GCC needs up to US$25B investment for circular plastics future – KAPSARC

At present, GCC nations recycle only 10% of 10 million tonnes of plastic waste produced annually.

MIDDLE EAST & AFRICA – The Gulf Cooperation Council (GCC) will need to invest between US$12 billion and US$25 billion in recycling infrastructure by 2045 to establish itself as a global hub for circular plastics.

This is according to a new report by the King Abdullah Petroleum Studies and Research Center (KAPSARC) and Strategy& Middle East, part of the PwC network.

The study highlights a looming global shortfall in recycled plastics, with demand projected to outstrip supply by up to 35 million tonnes by 2030.

While global demand for recycled plastics is rising at an 8% annual growth rate, supply lags behind, with less than 70% of global demand currently being met.

At present, the GCC generates about 10 million tonnes of plastic waste each year, of which only 10% is recycled, reused, or recovered, a figure on par with the global average but well below leaders such as China and OECD nations.

With plastics and chemicals contributing 6%–9% of Saudi Arabia’s GDP, the region’s economic exposure to global shifts in plastic demand underscores both the risks and opportunities of transitioning to circularity.

“Unless addressed, this imbalance could delay climate progress and reinforce reliance on virgin plastics,” said Devesh Katiyar, Partner at Strategy& Middle East.

“The GCC is uniquely positioned to bridge this gap by leveraging its petrochemical strengths for circular solutions.”

The report points to chemical recycling, particularly pyrolysis, as a promising pathway.
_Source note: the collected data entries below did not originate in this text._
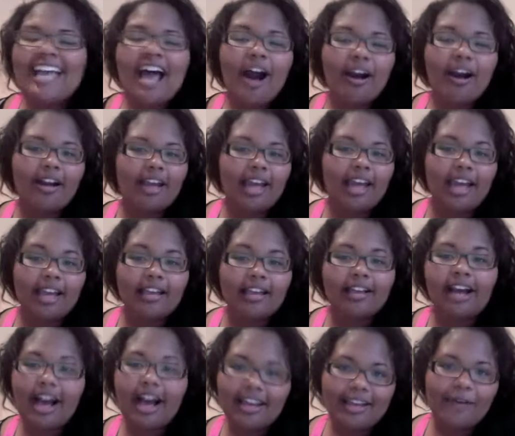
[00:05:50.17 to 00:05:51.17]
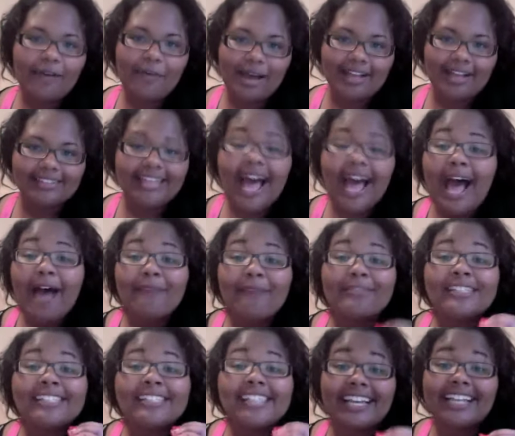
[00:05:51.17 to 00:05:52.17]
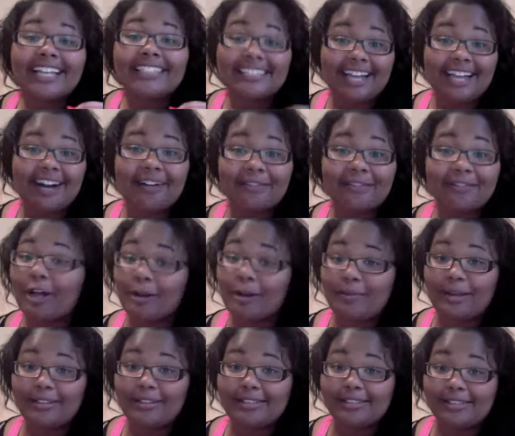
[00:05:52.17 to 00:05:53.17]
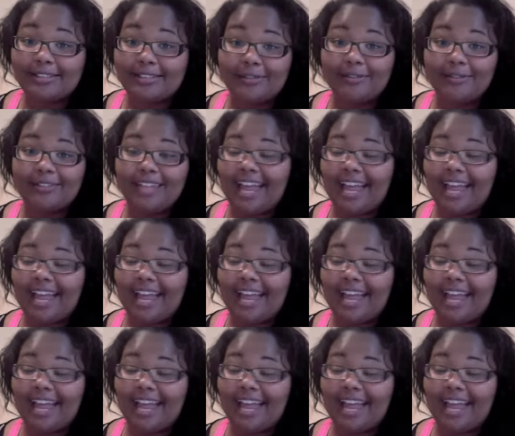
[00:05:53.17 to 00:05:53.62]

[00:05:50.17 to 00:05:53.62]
Okay, Kanye West, I'm sick and tired of talking about this dude.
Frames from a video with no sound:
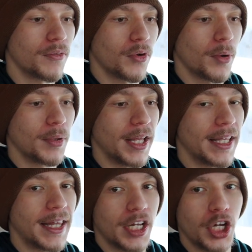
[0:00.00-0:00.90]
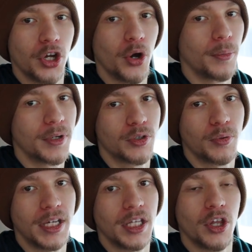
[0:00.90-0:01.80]
for a blade that can go
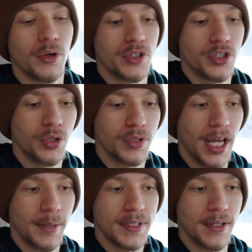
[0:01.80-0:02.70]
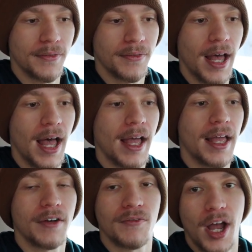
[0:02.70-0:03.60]
between those two types of uh,
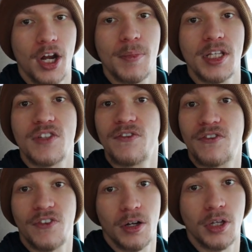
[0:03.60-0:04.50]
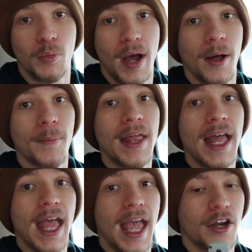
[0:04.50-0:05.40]
environments fairly well,
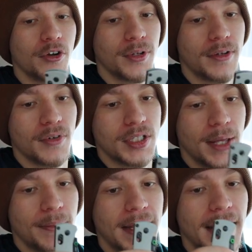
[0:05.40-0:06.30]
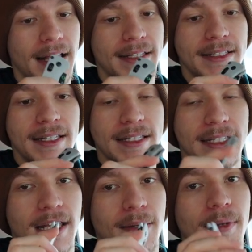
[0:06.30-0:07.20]
and you're looking for something that's
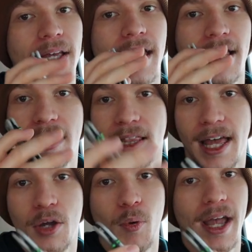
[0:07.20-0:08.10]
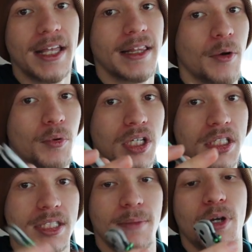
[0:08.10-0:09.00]
slim and lightweight that really
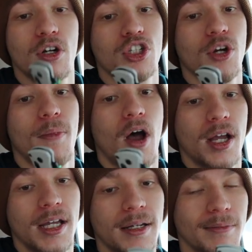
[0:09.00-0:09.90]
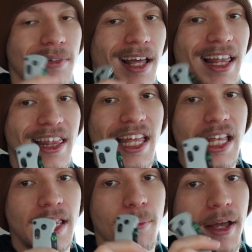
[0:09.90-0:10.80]
disappears in your pocket, I
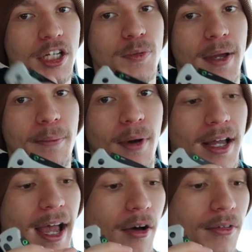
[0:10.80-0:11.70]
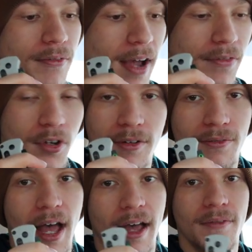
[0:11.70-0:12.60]
think the Benchmade Bug Out
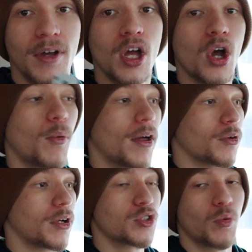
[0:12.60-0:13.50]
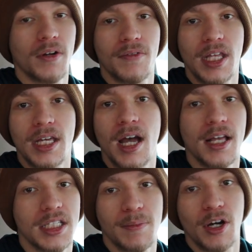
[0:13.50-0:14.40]
535, whether it's one of the
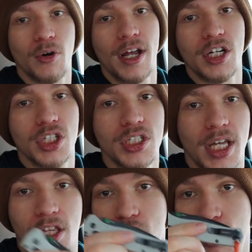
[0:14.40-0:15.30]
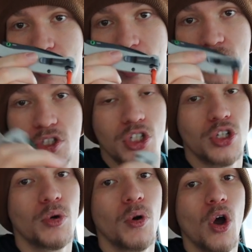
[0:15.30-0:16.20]
custom iterations like the
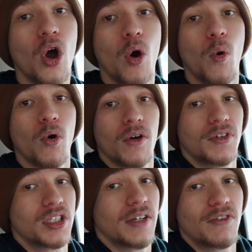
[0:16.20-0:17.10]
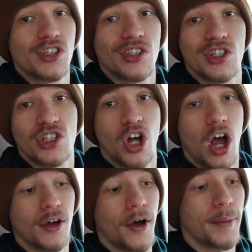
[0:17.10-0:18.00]
2002, or if it's even just a
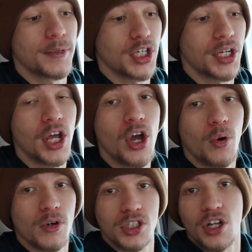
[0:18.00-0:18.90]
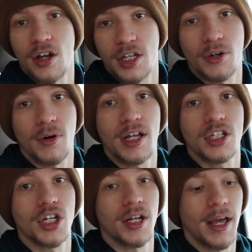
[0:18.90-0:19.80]
stock option or stock
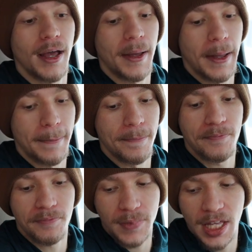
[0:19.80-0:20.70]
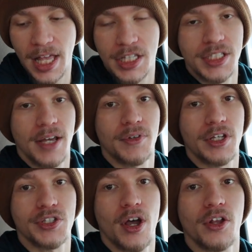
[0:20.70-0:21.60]
iteration, um, it's definitely
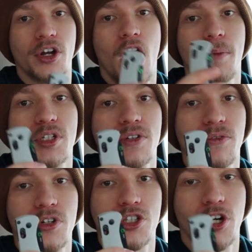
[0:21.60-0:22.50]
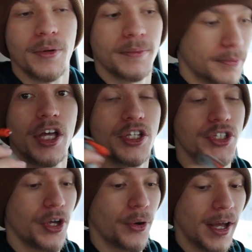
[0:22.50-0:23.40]
a solid option for sure.
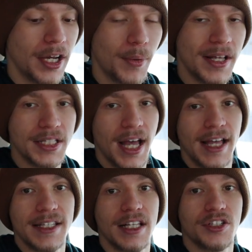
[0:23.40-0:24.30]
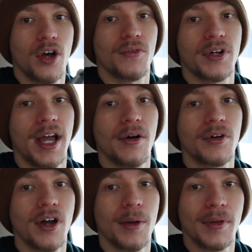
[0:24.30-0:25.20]
So, anyways, guys, that's all for now.
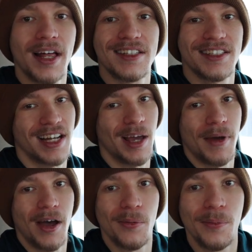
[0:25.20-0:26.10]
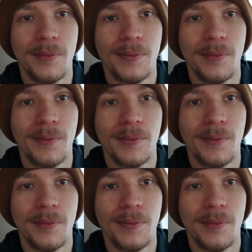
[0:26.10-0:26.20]
God bless, and I'm out.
Modeling suggests that plants integrated into GCC petrochemical clusters can achieve breakeven at feedstock prices of US$240–US$280 per tonne and remain profitable even at US$450–US$500 per tonne, provided recycled plastics maintain a premium over virgin materials.

“The economics of chemical recycling are compelling for the GCC, especially when integrated into existing systems and supported by the region’s competitive energy costs,” added Jayanth Mantri, Principal at Strategy& Middle East.
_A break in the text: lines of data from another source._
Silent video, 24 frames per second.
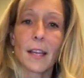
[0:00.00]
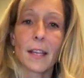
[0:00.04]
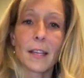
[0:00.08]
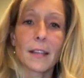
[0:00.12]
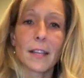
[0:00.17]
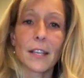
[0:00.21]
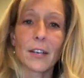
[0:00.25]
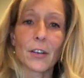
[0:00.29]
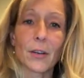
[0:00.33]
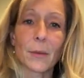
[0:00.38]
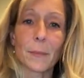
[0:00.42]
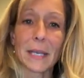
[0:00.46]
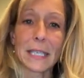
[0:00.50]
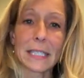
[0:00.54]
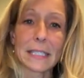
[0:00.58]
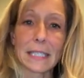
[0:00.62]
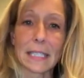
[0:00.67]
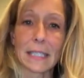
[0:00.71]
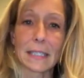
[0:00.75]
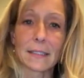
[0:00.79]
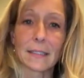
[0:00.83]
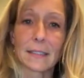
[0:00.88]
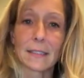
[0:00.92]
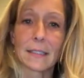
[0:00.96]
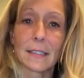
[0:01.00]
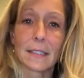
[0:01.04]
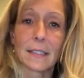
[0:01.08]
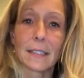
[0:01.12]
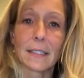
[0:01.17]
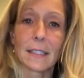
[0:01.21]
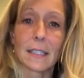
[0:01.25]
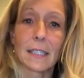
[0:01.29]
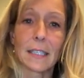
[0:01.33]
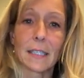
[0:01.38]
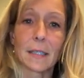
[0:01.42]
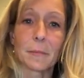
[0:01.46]
They're amazing.
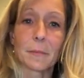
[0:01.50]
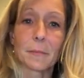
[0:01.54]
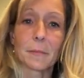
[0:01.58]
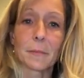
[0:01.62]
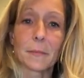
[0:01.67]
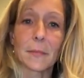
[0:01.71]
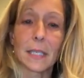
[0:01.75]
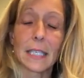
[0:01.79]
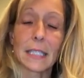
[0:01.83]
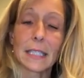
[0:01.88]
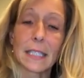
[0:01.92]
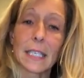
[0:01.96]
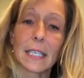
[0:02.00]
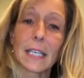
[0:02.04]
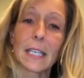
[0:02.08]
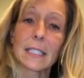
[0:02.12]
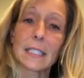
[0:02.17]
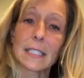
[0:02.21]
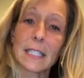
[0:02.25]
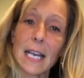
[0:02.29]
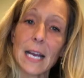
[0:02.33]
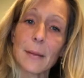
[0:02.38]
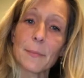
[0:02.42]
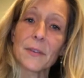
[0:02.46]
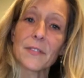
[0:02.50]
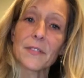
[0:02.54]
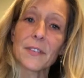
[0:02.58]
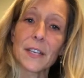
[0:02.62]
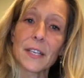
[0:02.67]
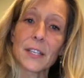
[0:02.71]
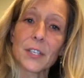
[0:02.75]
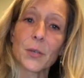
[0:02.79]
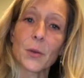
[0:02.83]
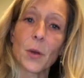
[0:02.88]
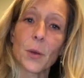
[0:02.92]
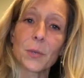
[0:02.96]
And then on top of
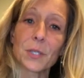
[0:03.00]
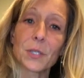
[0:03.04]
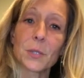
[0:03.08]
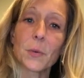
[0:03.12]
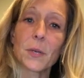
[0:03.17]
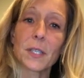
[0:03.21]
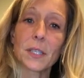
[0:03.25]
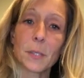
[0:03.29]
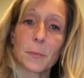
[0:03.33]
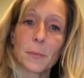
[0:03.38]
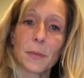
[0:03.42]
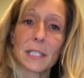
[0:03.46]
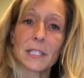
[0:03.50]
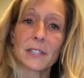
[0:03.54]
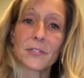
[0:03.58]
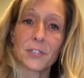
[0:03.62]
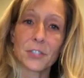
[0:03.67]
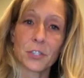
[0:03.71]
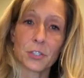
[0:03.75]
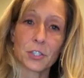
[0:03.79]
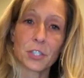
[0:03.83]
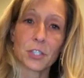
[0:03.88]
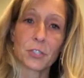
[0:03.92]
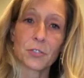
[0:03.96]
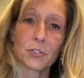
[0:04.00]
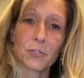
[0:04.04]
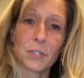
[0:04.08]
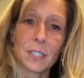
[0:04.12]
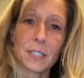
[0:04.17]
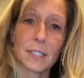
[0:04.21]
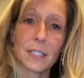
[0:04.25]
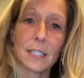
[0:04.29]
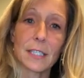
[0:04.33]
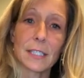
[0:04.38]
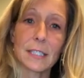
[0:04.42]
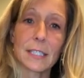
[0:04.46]
it, you always want the best for your
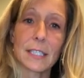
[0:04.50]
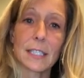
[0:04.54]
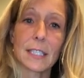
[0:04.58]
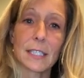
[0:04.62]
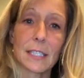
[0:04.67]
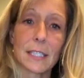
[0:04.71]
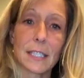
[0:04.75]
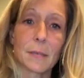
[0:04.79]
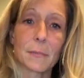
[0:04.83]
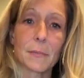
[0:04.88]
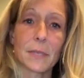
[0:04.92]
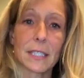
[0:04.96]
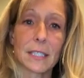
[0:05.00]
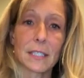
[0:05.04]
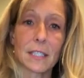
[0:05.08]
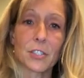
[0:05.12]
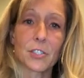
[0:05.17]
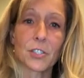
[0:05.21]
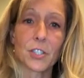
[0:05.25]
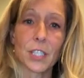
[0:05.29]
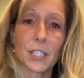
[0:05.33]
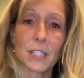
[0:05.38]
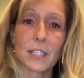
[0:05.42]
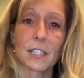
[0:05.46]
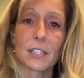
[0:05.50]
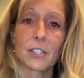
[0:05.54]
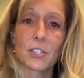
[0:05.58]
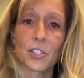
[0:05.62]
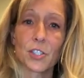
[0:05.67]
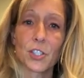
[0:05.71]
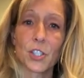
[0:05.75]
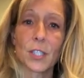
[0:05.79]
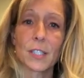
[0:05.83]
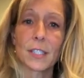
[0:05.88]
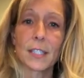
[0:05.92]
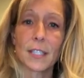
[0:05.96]
children, and seeing that my son Jason
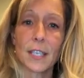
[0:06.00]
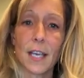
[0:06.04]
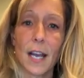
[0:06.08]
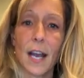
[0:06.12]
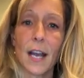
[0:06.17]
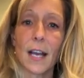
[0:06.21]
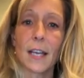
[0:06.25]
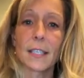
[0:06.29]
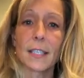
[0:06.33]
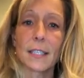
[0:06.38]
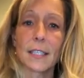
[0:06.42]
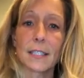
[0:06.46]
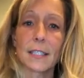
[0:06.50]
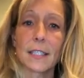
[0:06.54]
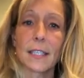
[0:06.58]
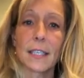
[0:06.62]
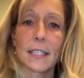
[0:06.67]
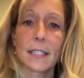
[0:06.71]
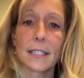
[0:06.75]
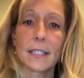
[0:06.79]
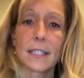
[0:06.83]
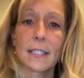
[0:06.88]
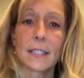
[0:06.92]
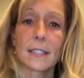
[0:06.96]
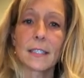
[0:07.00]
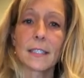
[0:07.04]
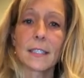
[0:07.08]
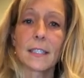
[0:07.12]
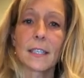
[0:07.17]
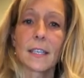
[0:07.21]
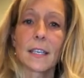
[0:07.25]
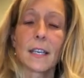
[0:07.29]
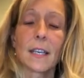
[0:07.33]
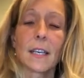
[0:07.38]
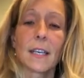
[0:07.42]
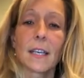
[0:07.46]
just got his license,
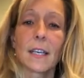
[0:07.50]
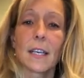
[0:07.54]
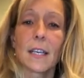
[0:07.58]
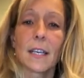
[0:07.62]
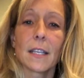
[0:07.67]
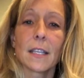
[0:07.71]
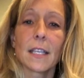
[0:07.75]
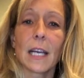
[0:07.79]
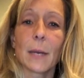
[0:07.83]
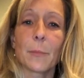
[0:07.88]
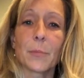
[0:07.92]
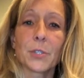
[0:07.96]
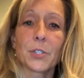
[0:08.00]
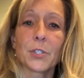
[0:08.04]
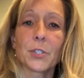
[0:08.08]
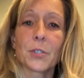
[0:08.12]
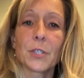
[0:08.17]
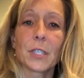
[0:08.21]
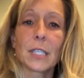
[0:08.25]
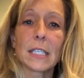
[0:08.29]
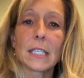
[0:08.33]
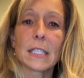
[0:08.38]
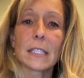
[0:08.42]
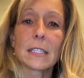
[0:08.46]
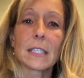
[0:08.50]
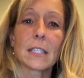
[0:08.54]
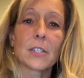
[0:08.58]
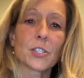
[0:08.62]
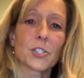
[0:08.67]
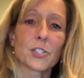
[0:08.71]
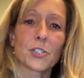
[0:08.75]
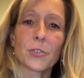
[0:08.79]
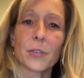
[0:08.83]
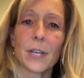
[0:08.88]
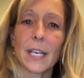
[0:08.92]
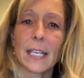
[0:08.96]
the opportunities and the
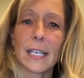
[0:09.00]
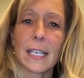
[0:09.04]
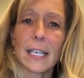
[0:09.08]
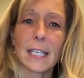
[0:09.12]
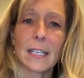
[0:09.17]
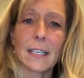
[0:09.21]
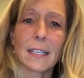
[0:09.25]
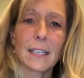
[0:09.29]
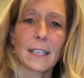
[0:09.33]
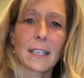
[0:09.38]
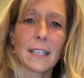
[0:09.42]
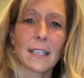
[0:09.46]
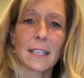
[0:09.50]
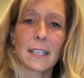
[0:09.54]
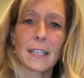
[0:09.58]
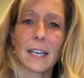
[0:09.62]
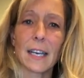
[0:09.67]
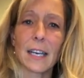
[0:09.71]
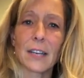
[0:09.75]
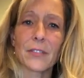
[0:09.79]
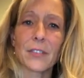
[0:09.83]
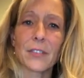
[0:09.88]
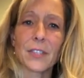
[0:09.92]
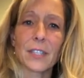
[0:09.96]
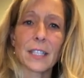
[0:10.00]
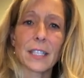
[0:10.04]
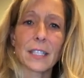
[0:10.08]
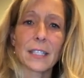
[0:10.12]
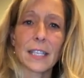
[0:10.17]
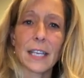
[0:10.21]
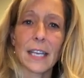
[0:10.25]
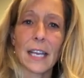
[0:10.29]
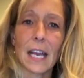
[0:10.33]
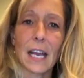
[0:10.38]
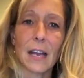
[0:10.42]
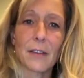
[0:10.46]
training and everything
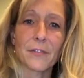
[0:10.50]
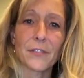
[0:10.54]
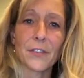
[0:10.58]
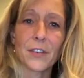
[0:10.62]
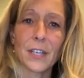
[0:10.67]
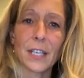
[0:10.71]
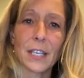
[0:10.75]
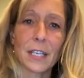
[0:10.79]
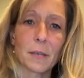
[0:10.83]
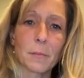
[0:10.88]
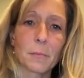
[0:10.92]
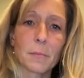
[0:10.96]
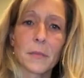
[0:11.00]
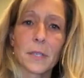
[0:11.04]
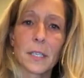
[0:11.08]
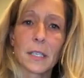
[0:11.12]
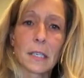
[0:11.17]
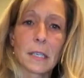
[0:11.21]
they have for him,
“Unlike traditional petrochemicals, chemical recycling is knowledge-intensive and offers higher multipliers and innovation-driven growth.”

To succeed, the GCC must advance on three fronts: securing feedstock access, implementing regulatory reforms, and driving innovation and consumer awareness.

The report calls for formal trade corridors with Asia, Africa, and Europe, upgraded port and customs systems, and harmonized quality standards.

It also recommends extended producer responsibility (EPR) schemes, recycled content mandates, and government-backed R&D funding, alongside consumer incentives and blockchain-enabled traceability tools.

With sovereign wealth funds and blended financing mechanisms, analysts say the GCC can mobilize the scale of investment needed to build a modern circular plastics ecosystem, positioning the region as a global leader in sustainable industrial development.